Негромкий стук отвлекает меня от созерцания застывших образов чужого потерянного прошлого. Дверь приоткрывается с тихим скрипом, и на пороге появляются мои спутники.

Хренов герой входит первым, следом — Тайлер и Бьянка. Энид прикладывает указательный палец к губам, призывая их двигаться тише — похоже, после кормления младенец заснул.

— Надо поговорить, — негромко произносит Торп. Он слегка наклоняется, потянувшись к стоящему неподалёку стулу, и я тут же замечаю на его шее яркие лиловые отметины от собственных укусов. В голове вихрем проносятся обжигающе чувственные воспоминания о прошлой почти бессонной ночи, но усилием воли я отгоняю эти непрошеные мысли. Хренов герой усаживается на стул, уперевшись локтями в колени, и понижает голос до вкрадчивого шепота. — Мы должны решить, что будем делать дальше. У нас всего одна машина на ходу, почти нет бензина и еды. Я поговорил с Ларисой, и она не возражает, если мы задержимся тут на неопределённый срок.

— Что тут думать? — едва слышно бормочет Бьянка, устроившись на краю постели. — В этом доме есть всё необходимое для нормальной жизни. Останемся здесь, и дело с концом.

— Согласен, — кудрявый миротворец садится прямо на пол, уперевшись спиной в мягкое изножье кровати. — Мы ищем прошлогодний снег. Может, в Сент-Джонсе и вовсе ничего нет?

Удивительно, как быстро они позабыли о своём драгоценном радиосигнале — всего одна ночь в уютной постели на чистых простынях, и мечты о чудесном спасении враз стали ненужными.

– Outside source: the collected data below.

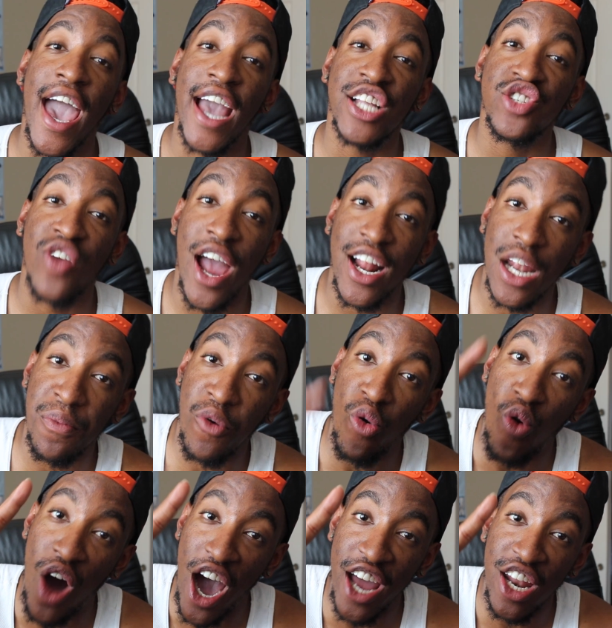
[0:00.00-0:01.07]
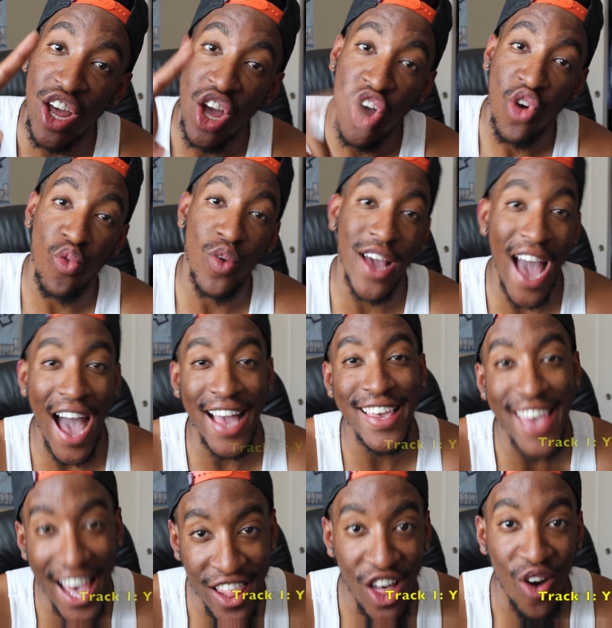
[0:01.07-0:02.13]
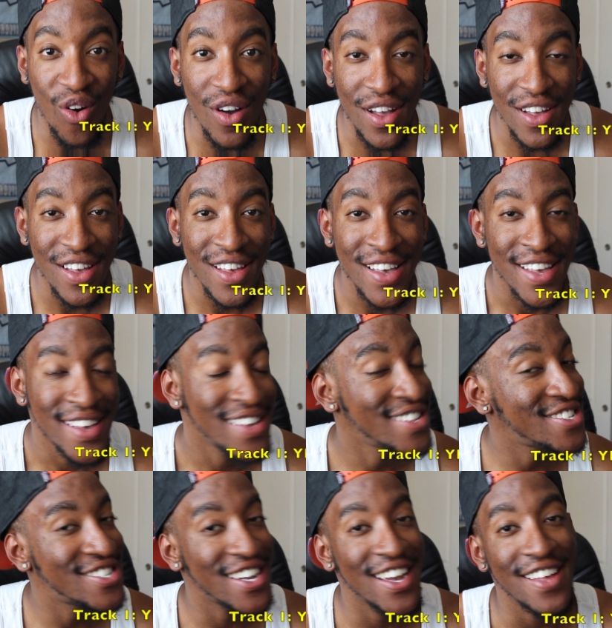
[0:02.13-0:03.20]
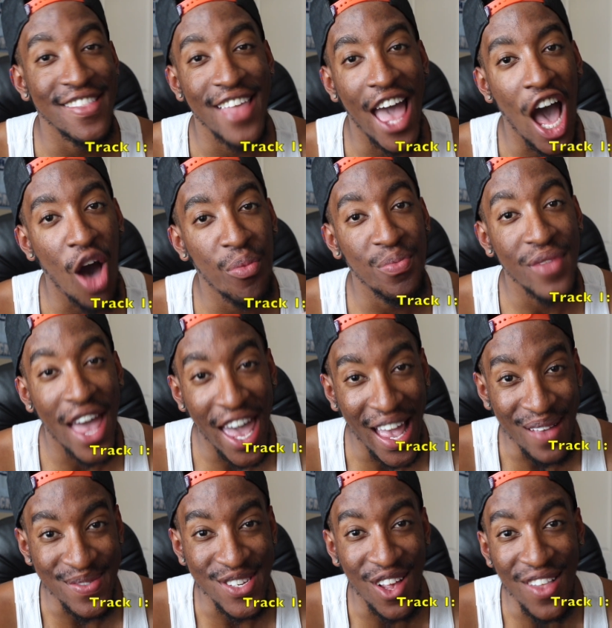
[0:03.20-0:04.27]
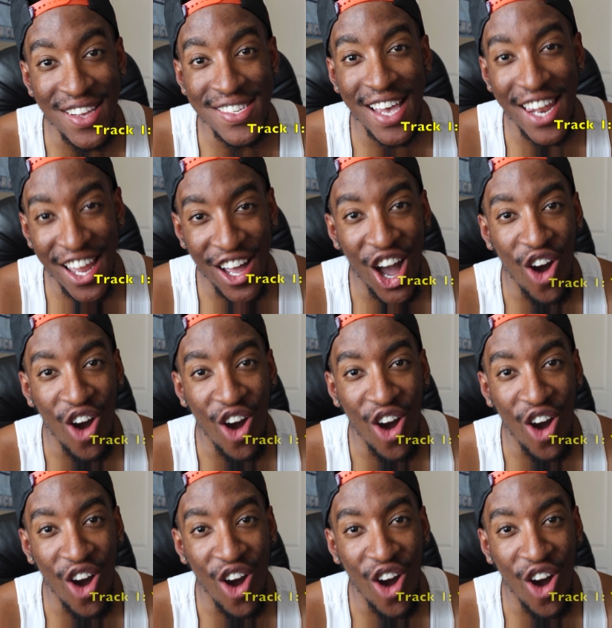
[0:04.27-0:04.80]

Hey, track number one, we got Yellow. Shit, the album name, so let's get it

— А ты что думаешь? — Торп вполголоса обращается ко мне, и я невольно вспоминаю недавние слова Барклай. Он послушается только тебя. Вот только я не до конца уверена, какое решение будет более правильным.

— Проголосуем, — обычно демократия мне не свойственна, но в создавшейся ситуации разумнее будет решить вопрос сообща.

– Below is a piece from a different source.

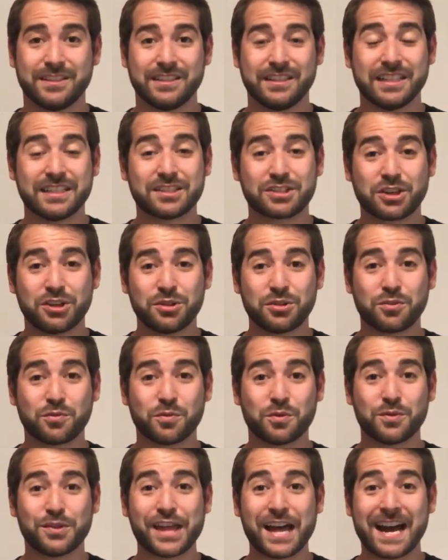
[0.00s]
Let's go
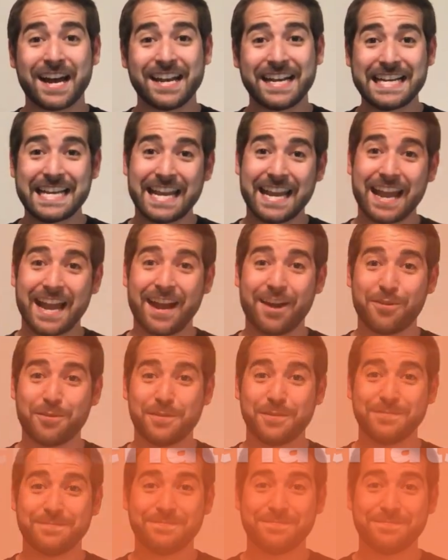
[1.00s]
through that now.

— Хорошо, — хренов герой мгновенно кивает в знак согласия, подтверждая утверждение своей бывшей. — Кто за то, чтобы остаться тут?

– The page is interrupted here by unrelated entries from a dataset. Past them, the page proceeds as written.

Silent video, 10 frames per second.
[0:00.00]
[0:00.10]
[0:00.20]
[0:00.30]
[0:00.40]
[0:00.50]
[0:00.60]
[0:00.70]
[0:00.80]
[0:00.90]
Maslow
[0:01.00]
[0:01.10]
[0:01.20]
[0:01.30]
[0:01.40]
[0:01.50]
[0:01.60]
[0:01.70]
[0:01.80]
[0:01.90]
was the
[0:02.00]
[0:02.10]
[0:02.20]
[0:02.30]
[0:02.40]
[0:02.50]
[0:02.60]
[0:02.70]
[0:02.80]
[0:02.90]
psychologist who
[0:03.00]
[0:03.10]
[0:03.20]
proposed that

Как и ожидалось, Тайлер и Бьянка вскидывают руки практически одновременно. Энид заметно колеблется — кусает обветренные губы, опасливо косится на мирно спящего сына… и после непродолжительных размышлений робко приподнимает ладонь вверх. Ксавье слегка морщится — похоже, ему подобный расклад вовсе не по вкусу. В большей степени я с ним солидарна, но численный перевес отнюдь не на нашей стороне. Деваться некуда.